David Brenner, UCSD’s vice chancellor for health sciences and dean of the medical school, acknowledged to Robbins and Fikes that the university had made mistakes in not closely monitoring and assessing the Alzheimer’s Disease Cooperative study, as the project is formally known. It’s not clear exactly what that means, but it’s known that relations between Aisen and top administrators at UCSD began to sour at some point at least several months ago. One independent Alzheimer’s activist who knows Aisen said the scientist was clearly frustrated.

William Mobley, interim co-director of what’s left of the study program at UCSD, told Robbins and Fikes that the university gave Aisen everything he wanted. But that may have come too late to salvage the relationship.

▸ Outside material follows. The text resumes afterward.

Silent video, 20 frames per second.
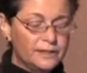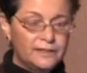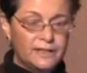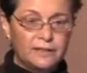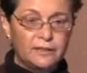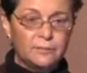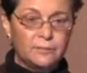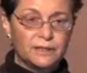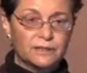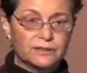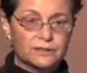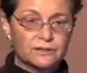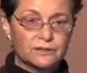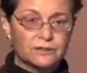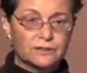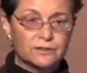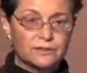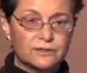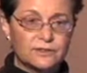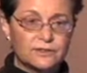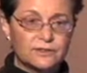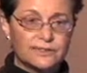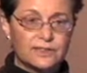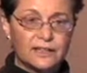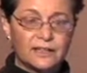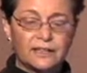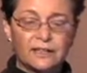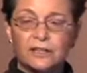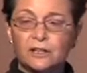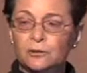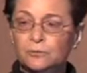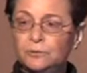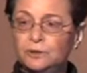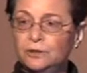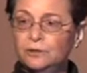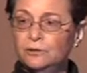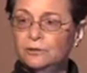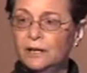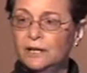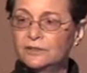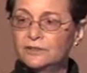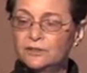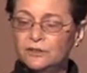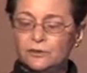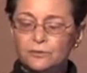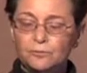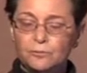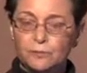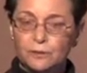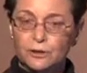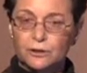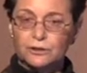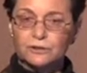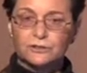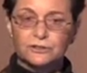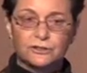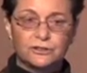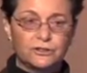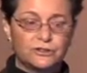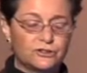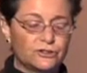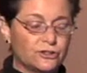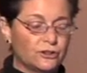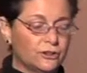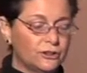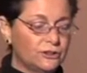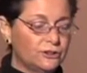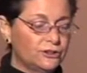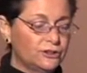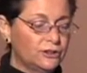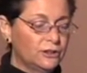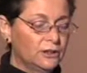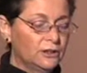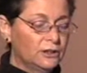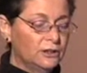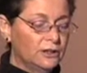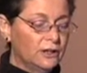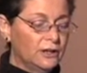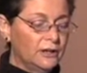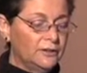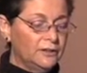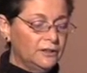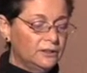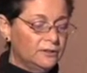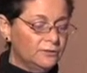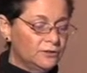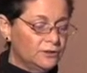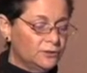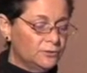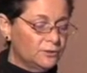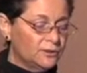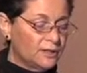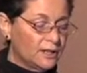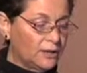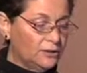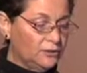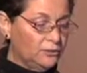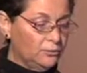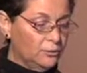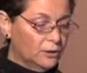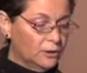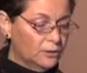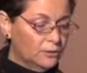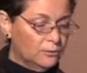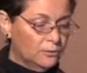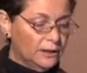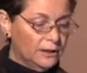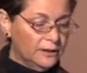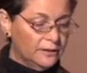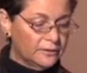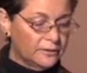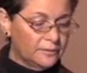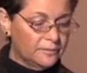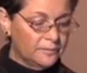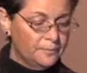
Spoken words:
database of services that can help you as you work to discharge the individuals that you work with.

Clearly, USC has taken its share of hits in this episode, as well. Universities try to lure top faculty away from other institutions all the time. But USC’s persistent efforts not just with UCSD but with other scientific research institutions in San Diego over the past year or so have made it look like a predator simply trying to buy its way to prestige status in the science world.

UC San Diego officials pledge now to pick up the pieces and rebuild the Alzheimer’s program. We wish them success. But UC’s leadership systemwide and on campus in La Jolla need to take a critical, introspective review of what went wrong with this project, why, and what to do about it.